Was Comcast Too Aggressive With Its Merger Defense?
When we posted Comcast’s defense of its merger with Time Warner, we noted that the document — filed last week with the Federal Communications Commission — was “combative in tone and words.”
In fact, that combativeness may work against getting federal approval for the merger, New York Times media columnist David Carr writes today.
A particular problem, he said, was accusing rival companies of “extortion” for opposing the Comcast-Time Warner merger after failing to extract concessions from Comcast for doing so.
A senior executive at Comcast agreed that its aggressive response was “uncharacteristic,” but said, “Enough was enough.” This executive spoke on the condition of anonymity to discuss internal strategy.
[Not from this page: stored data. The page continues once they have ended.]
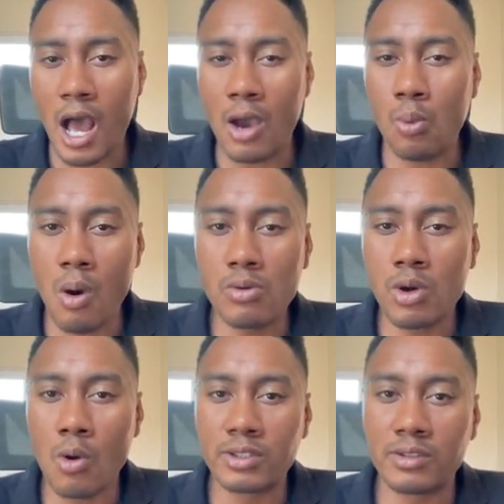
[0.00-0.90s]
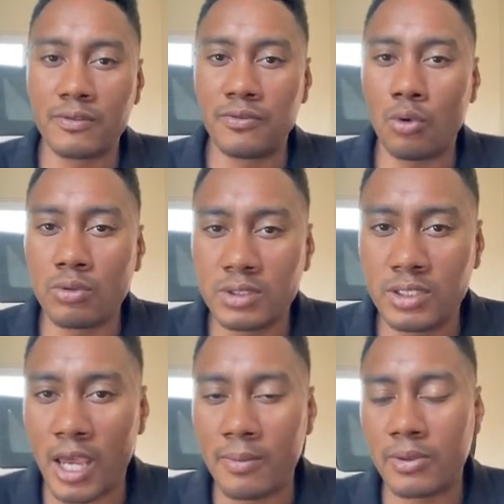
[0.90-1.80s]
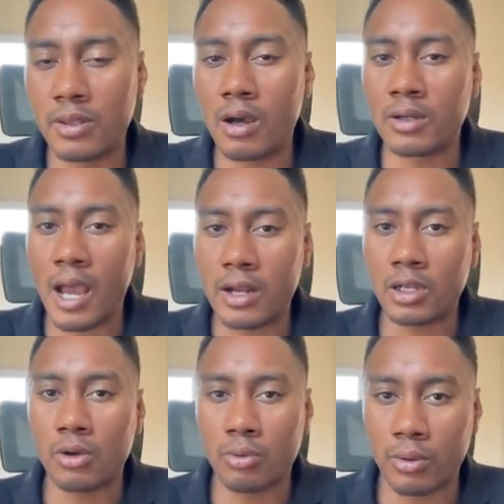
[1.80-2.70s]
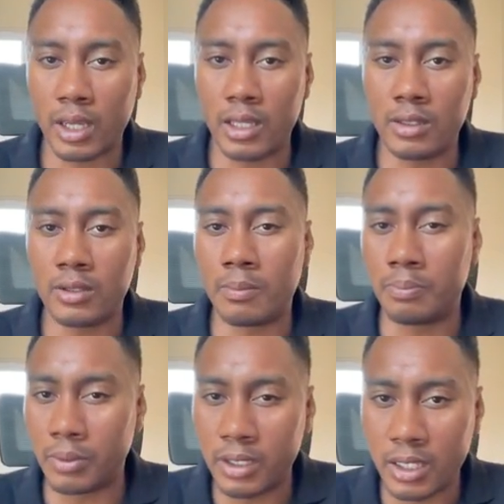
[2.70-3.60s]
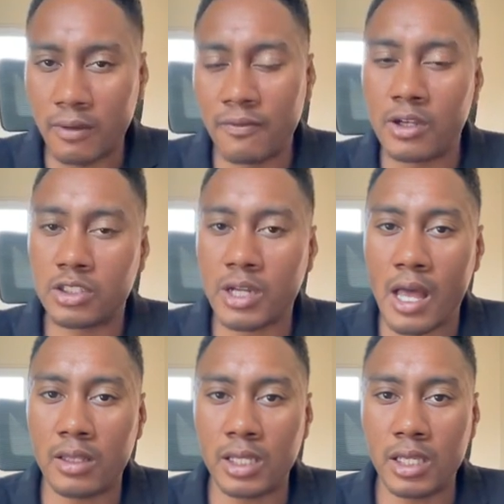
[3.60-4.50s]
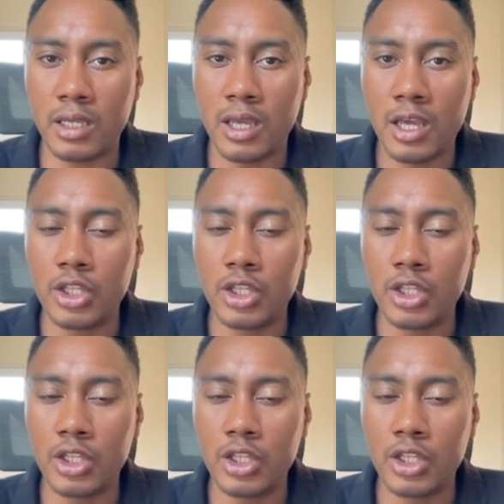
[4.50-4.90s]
I won't go into full depth on how to create the booking functionality.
“The increases that these companies are looking for in exchange for not opposing the deal are exorbitant,” the executive said. “Programmers don’t expect to get called out on this stuff, but the industry is reaching a breaking point, and we needed to stand up for ourselves.”
It sounded sincere and very likely is, but going on the attack is probably not good strategy. Comcast has always combined its political might with restraint of tongue, a brutally effective combination that it has temporarily abandoned. In reminding the F.C.C. to scrutinize motives behind the arguments it will hear as it weighs whether to approve or challenge the deal, Comcast seemed defensive and frantic.
Comcast already faces allegations it is over-powerful and bullying, Carr said. Last week’s FCC filing, Carr said, might’ve added to that perception.
“The word extortion is usually applied to guys with names like Nicky who wear bad suits and crack their knuckles a lot,” he said. “If this is how the company acts in the wooing stage, imagine how charming it will be once it actually gets what it wants.”